**DIRECTIONS FOR THIS TASK**
Every record that follows is to be copied exactly, with the pictures omitted.

**Records from a data source**

* * *

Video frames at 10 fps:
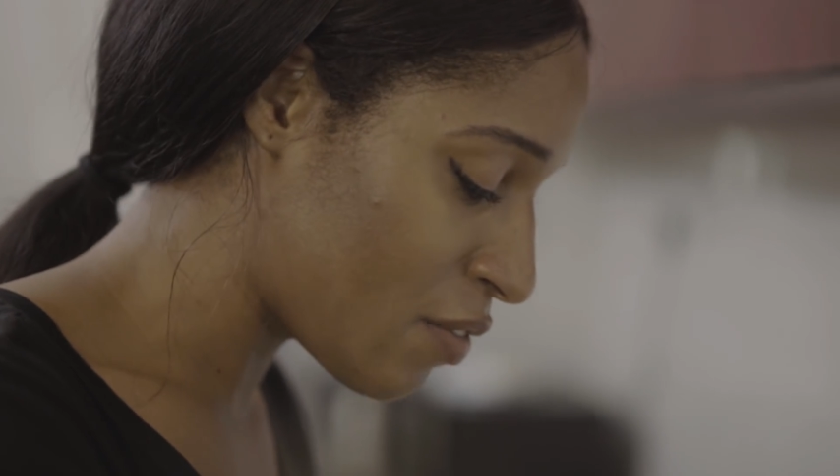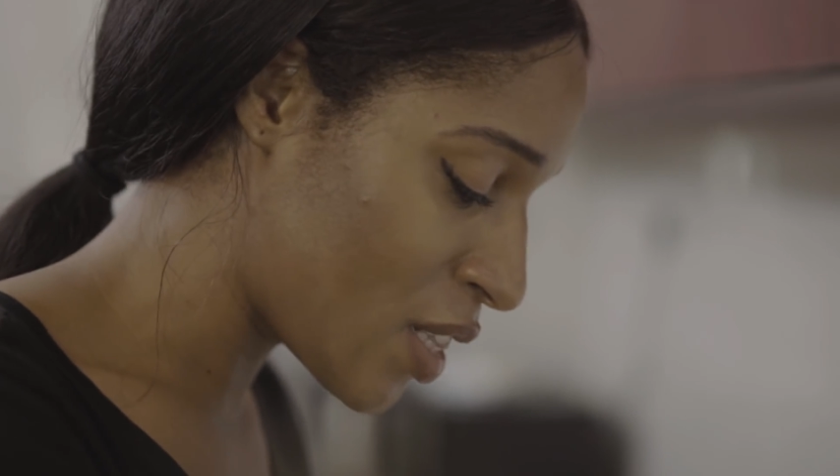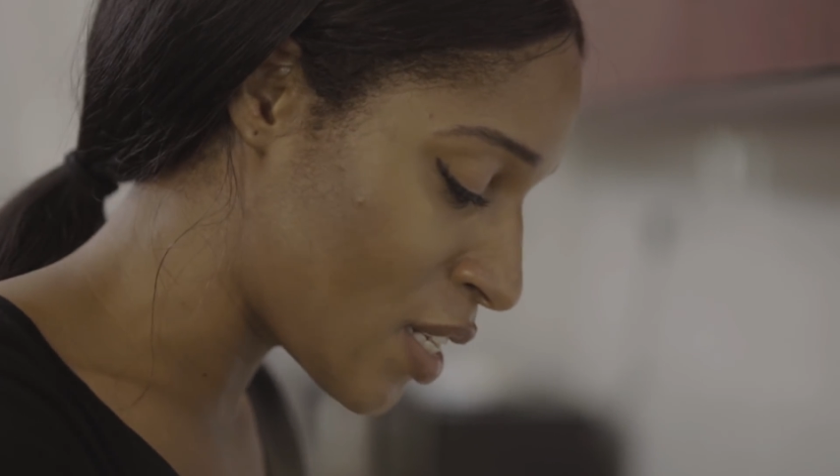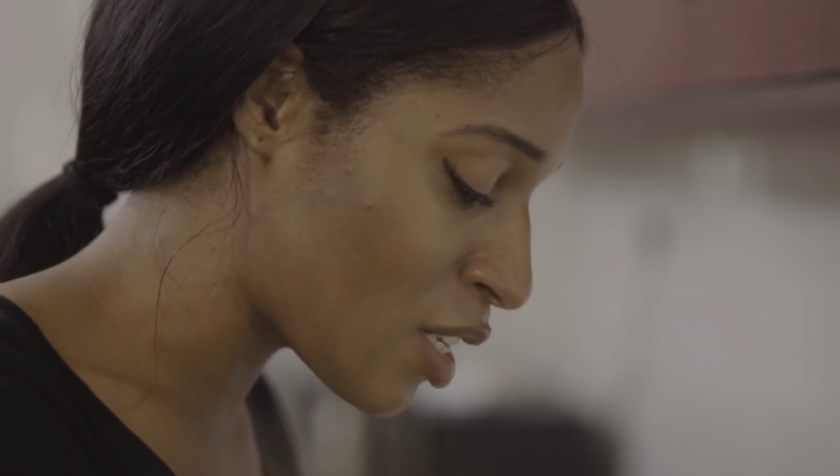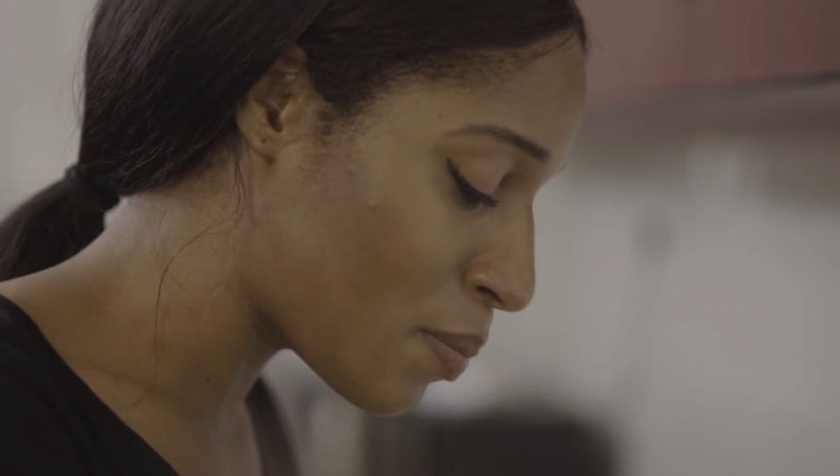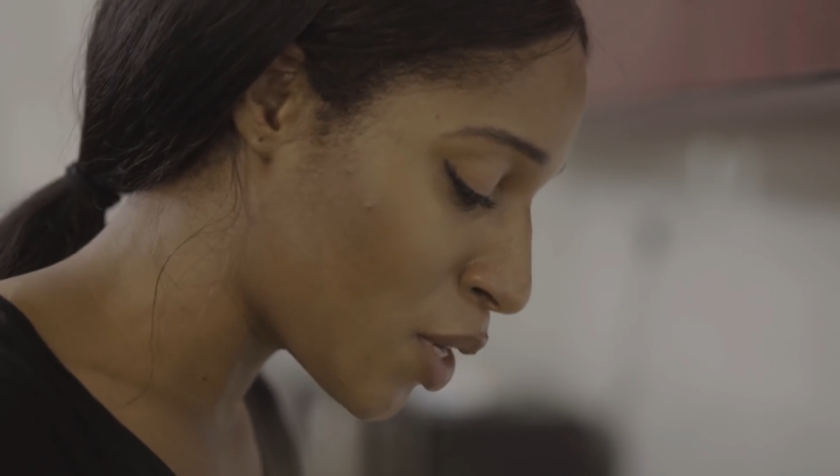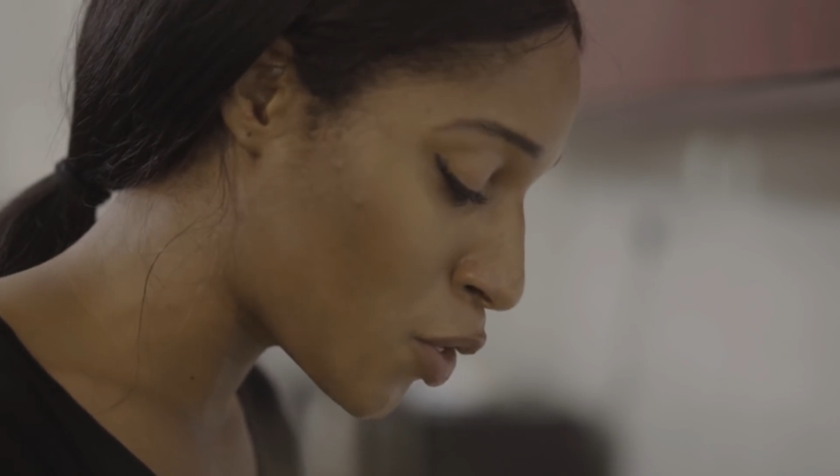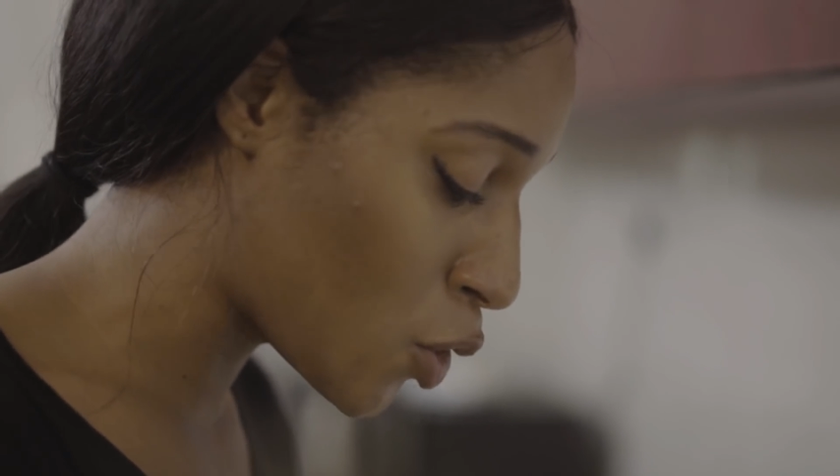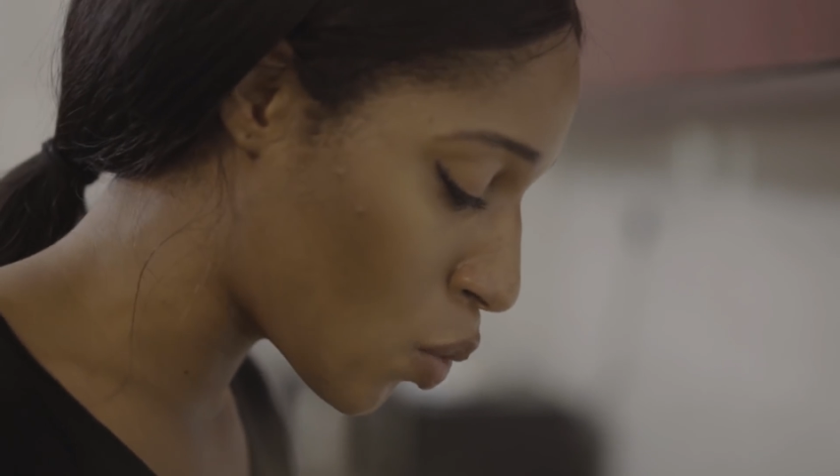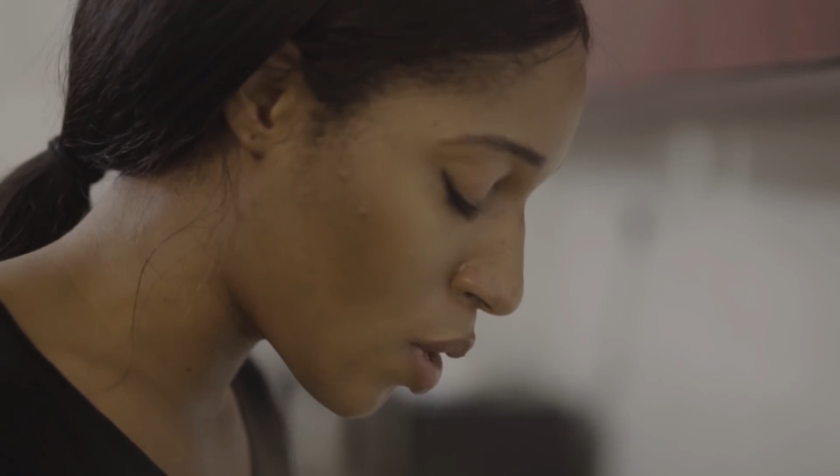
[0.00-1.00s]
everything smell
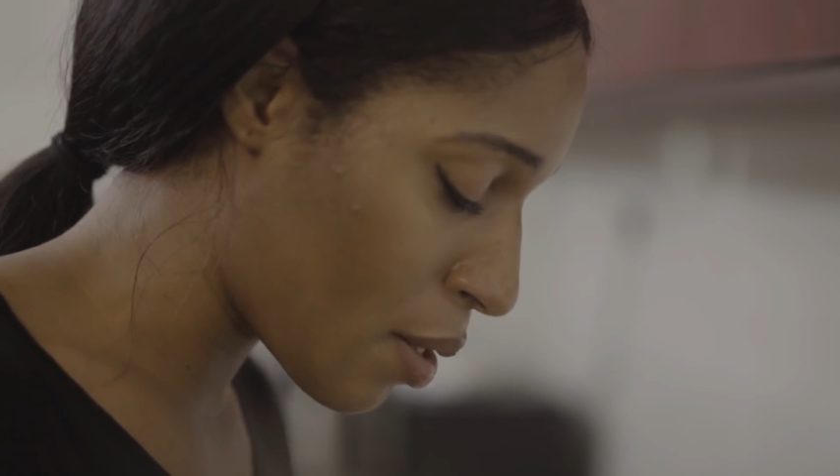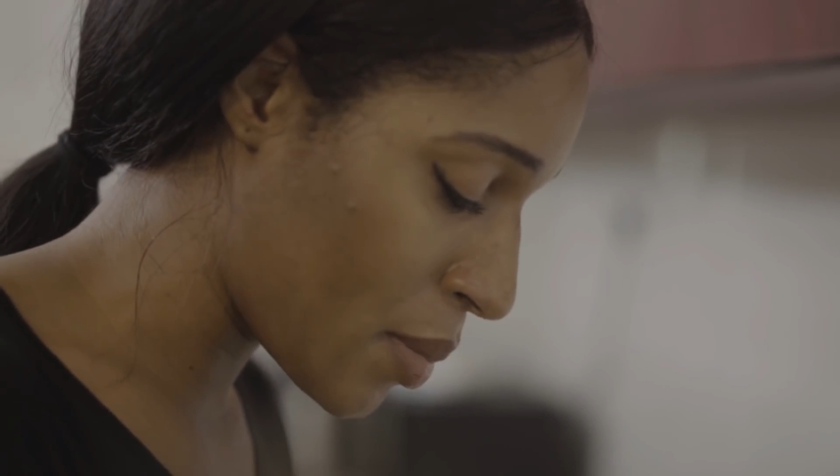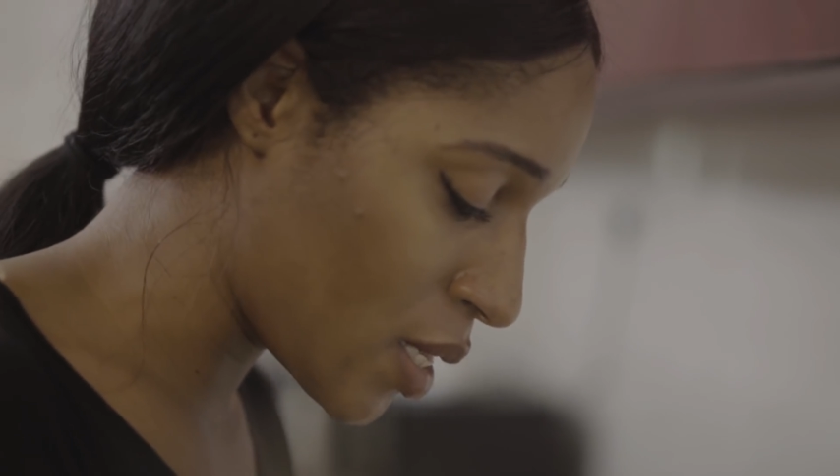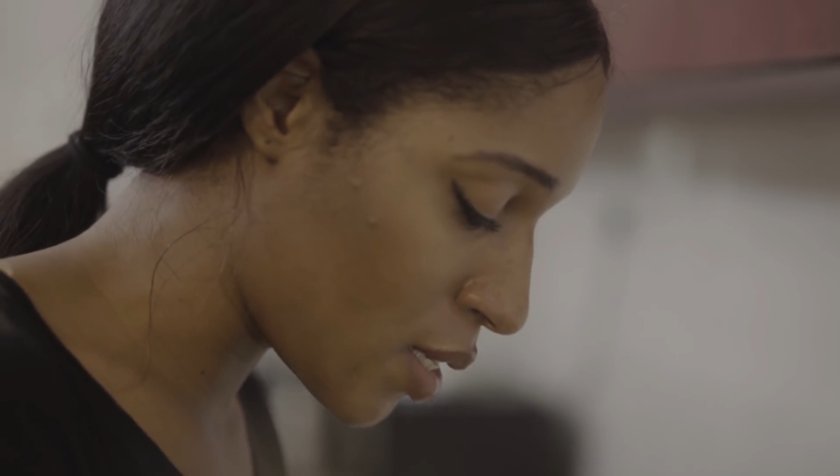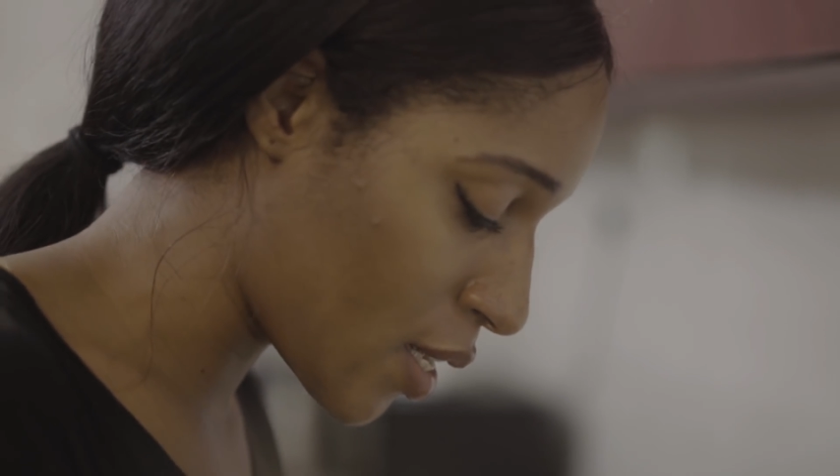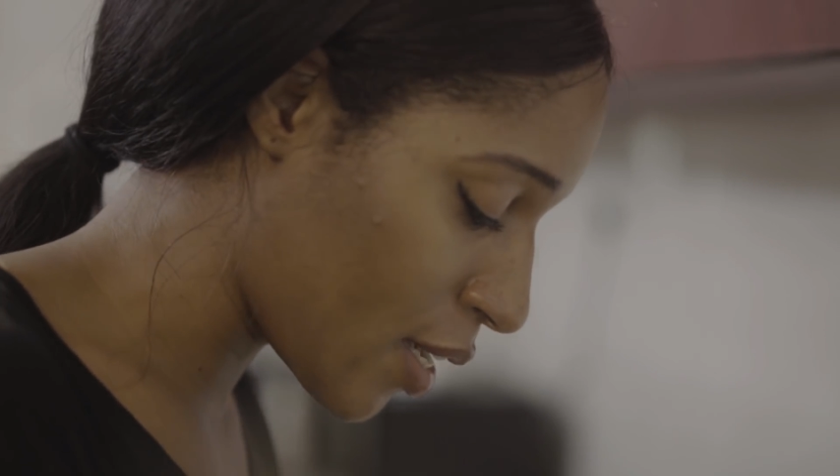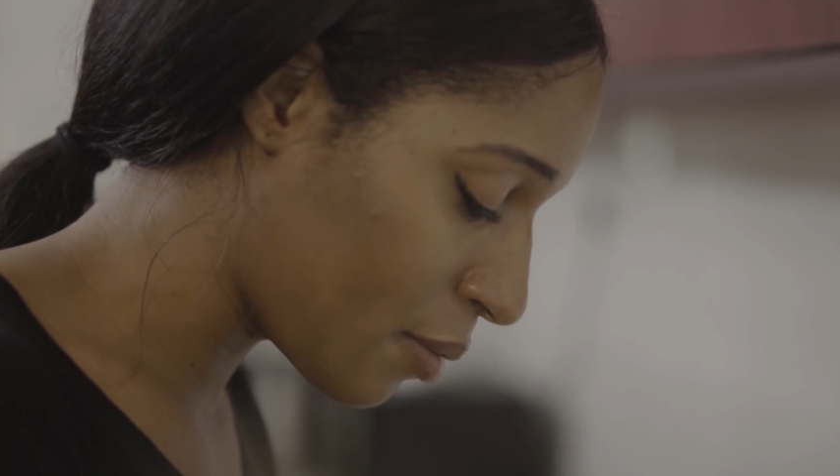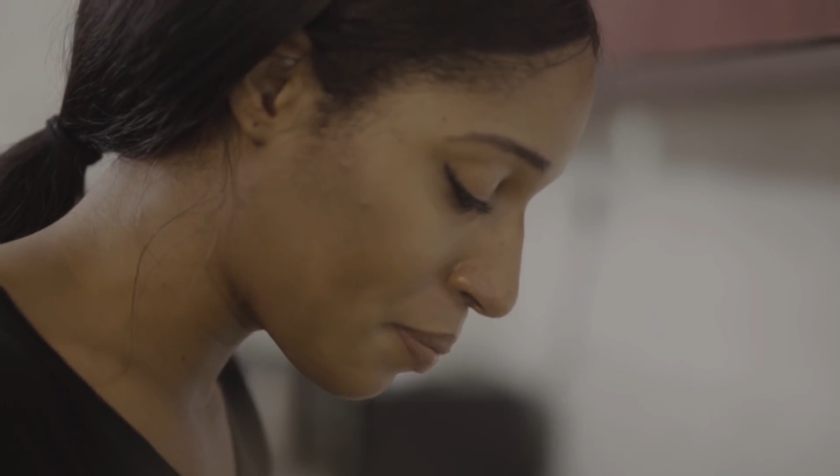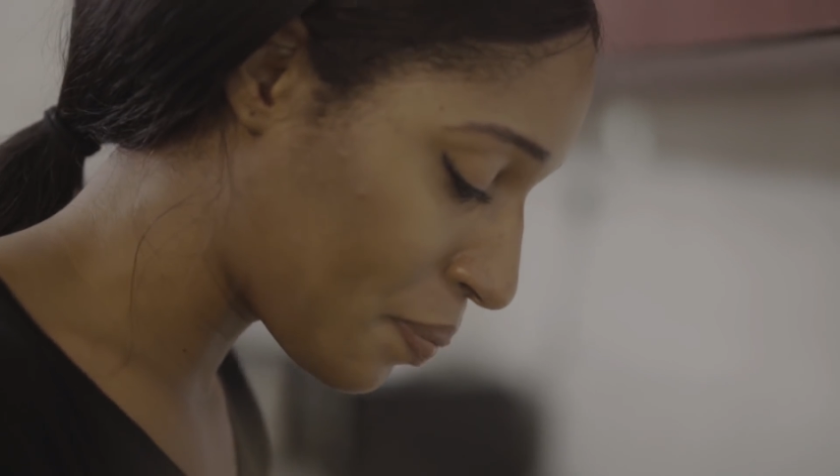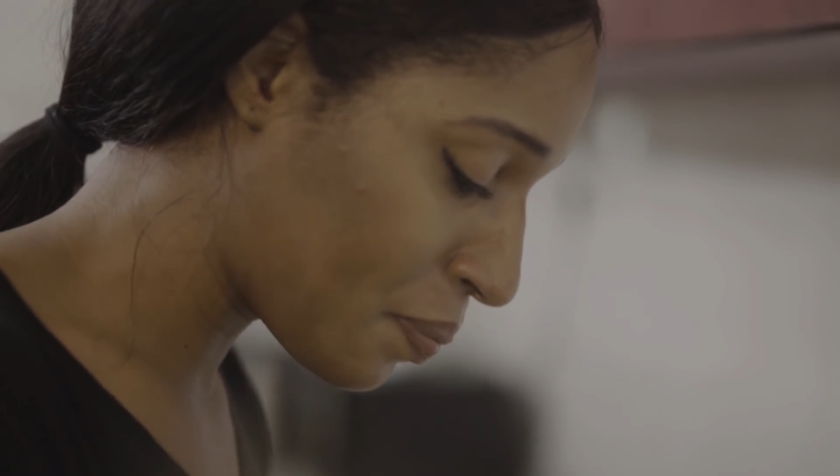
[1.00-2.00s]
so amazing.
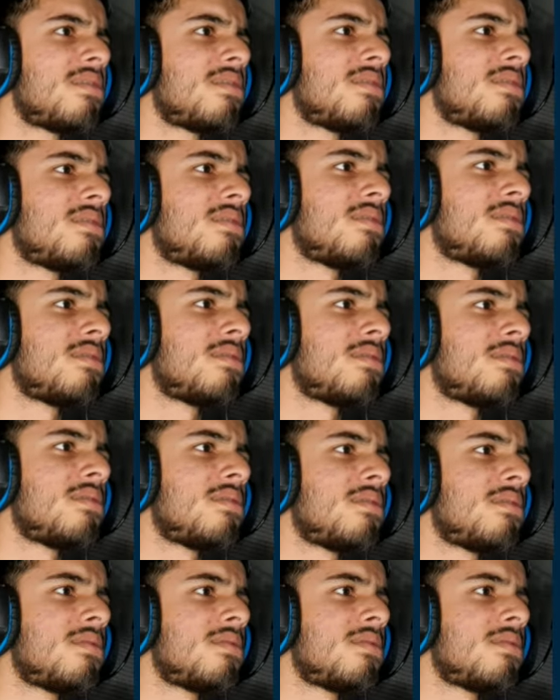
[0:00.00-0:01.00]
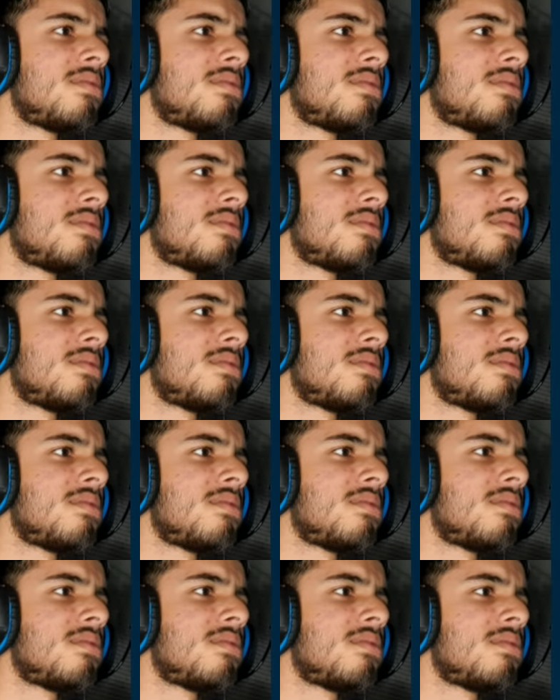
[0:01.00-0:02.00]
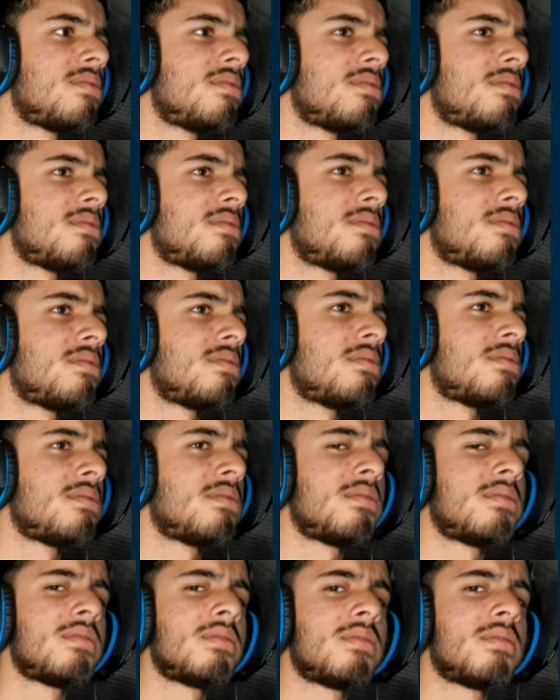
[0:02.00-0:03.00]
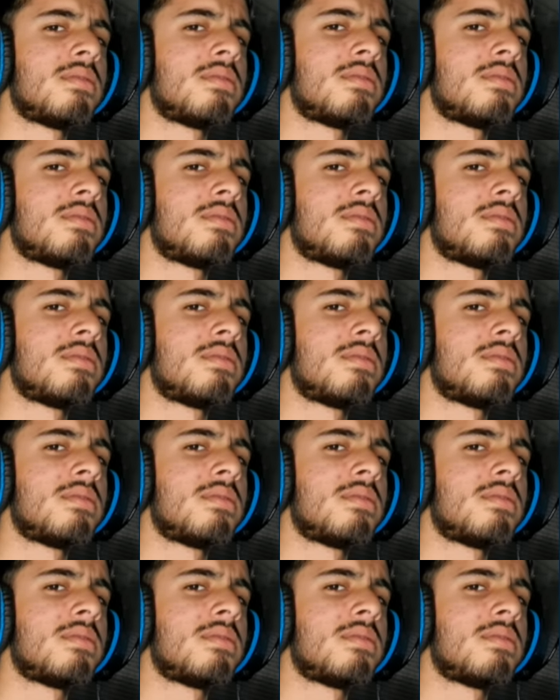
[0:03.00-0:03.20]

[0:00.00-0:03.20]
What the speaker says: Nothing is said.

* * *

**OUTPUT OF THE TASK**
Video frames at 10 fps:
[0.00-1.00s]
everything smell
[1.00-2.00s]
so amazing.
[0:00.00-0:01.00]
[0:01.00-0:02.00]
[0:02.00-0:03.00]
[0:03.00-0:03.20]

[0:00.00-0:03.20]
What the speaker says: Nothing is said.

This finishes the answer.